Pour cela, le gouvernement prévoit un mécanisme de paiement progressif. Le futur propriétaire devra effectuer un apport initial estimé entre 15 et 16 millions de francs guinéens, avant de s’acquitter du solde par mensualités.

« Nous avons fixé le prix de manière à ce qu’une personne puisse pratiquement accéder à une voiture pour un montant comparable à celui d’une moto. L’objectif est de permettre à ceux qui veulent développer leur activité d’avoir un outil de travail durable », a souligné le ministre des Transports.

Le remboursement pourra s’effectuer sur une période minimale de 24 mois. Cette durée pourra toutefois être étendue jusqu’à 36 mois, soit trois années, selon les modalités convenues avec le propriétaire du véhicule.

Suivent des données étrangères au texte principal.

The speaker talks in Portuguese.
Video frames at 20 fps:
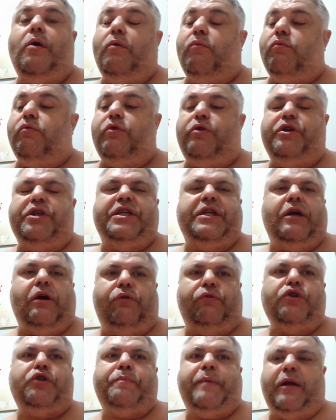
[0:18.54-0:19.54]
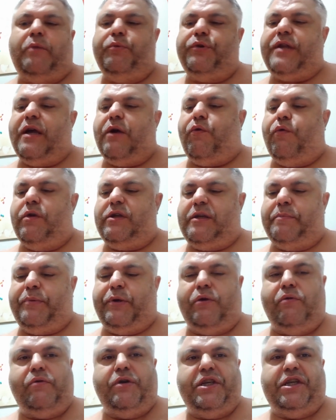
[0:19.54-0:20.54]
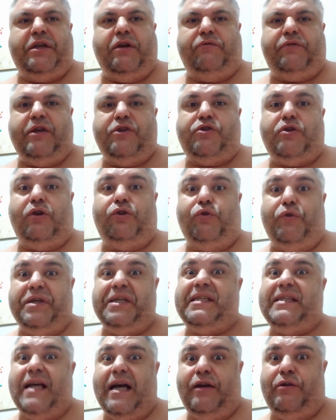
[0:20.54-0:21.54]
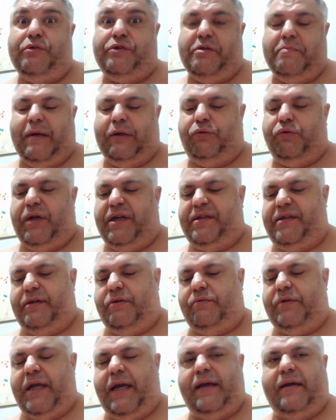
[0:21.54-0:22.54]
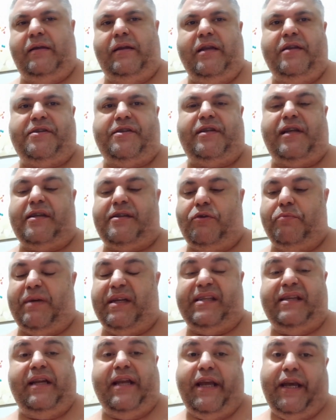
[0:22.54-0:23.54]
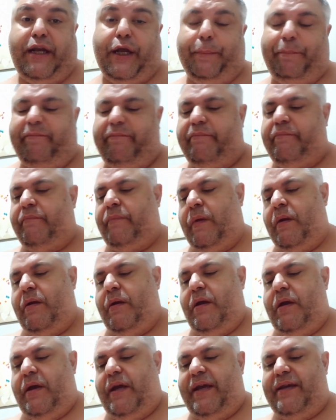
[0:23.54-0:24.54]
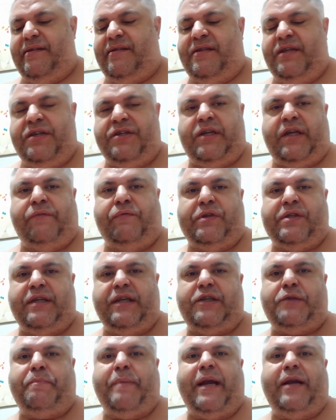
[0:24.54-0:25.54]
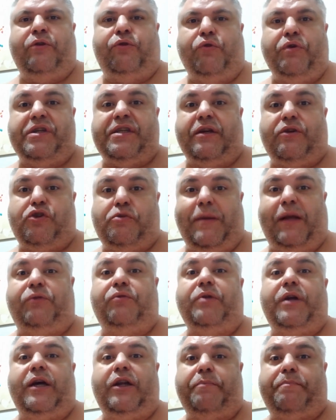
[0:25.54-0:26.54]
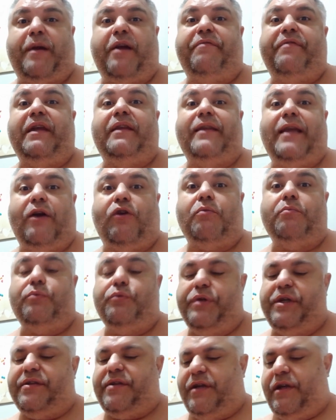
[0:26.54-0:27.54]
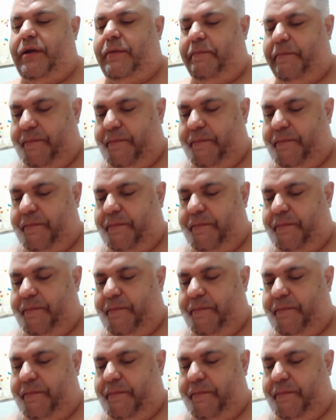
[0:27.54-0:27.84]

O original não espero muita coisa porque o original tem só dois anos de maturação. Né? A legislação brasileira exige que você espere dois anos maturando para vender como uísque.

À l’issue du remboursement, l’acquéreur deviendra pleinement propriétaire de son taxi.

Pour Ousmane Gaoual Diallo, ce mécanisme doit permettre aux bénéficiaires de disposer progressivement d’un patrimoine tout en développant une activité génératrice de revenus.

Un système de suivi pour renforcer la sécurité et la maintenance

Au-delà du renouvellement du parc automobile, le programme prévoit également un dispositif de suivi destiné à améliorer la gestion et la sécurité des véhicules mis en circulation.

Les autorités annoncent notamment la mise en place d’un système permettant de contrôler les taxis à distance, de vérifier leur situation en matière d’assurance et de suivre le respect des opérations de maintenance recommandées par les constructeurs.

Cette approche vise à garantir la durabilité des véhicules et à renforcer la régularité des contrôles dans un secteur marqué par le vieillissement du parc automobile et les difficultés liées à la gestion des transports urbains.

Le ministère affirme par ailleurs avoir simplifié les procédures administratives afin de faciliter l’accès au programme et d’accélérer la mise en circulation des nouveaux taxis.

Vers une transformation du transport urbain en Guinée

Avec ce programme de 2 000 taxis urbains, dont les 300 premiers véhicules sont désormais disponibles, le gouvernement entend engager une modernisation progressive du transport public en Guinée.

Au-delà de l’amélioration des conditions de mobilité, cette initiative ambitionne également de créer de nouvelles opportunités économiques pour les professionnels du secteur et les jeunes désireux d’entreprendre dans le transport.

Le dispositif devra désormais démontrer sa capacité à répondre aux besoins croissants de mobilité urbaine, tout en garantissant un accès équitable aux véhicules et un suivi efficace de leur exploitation. À terme, le renouvellement du parc pourrait ainsi contribuer à améliorer la qualité du service de transport et à structurer davantage un secteur essentiel à l’économie et à la vie quotidienne des populations.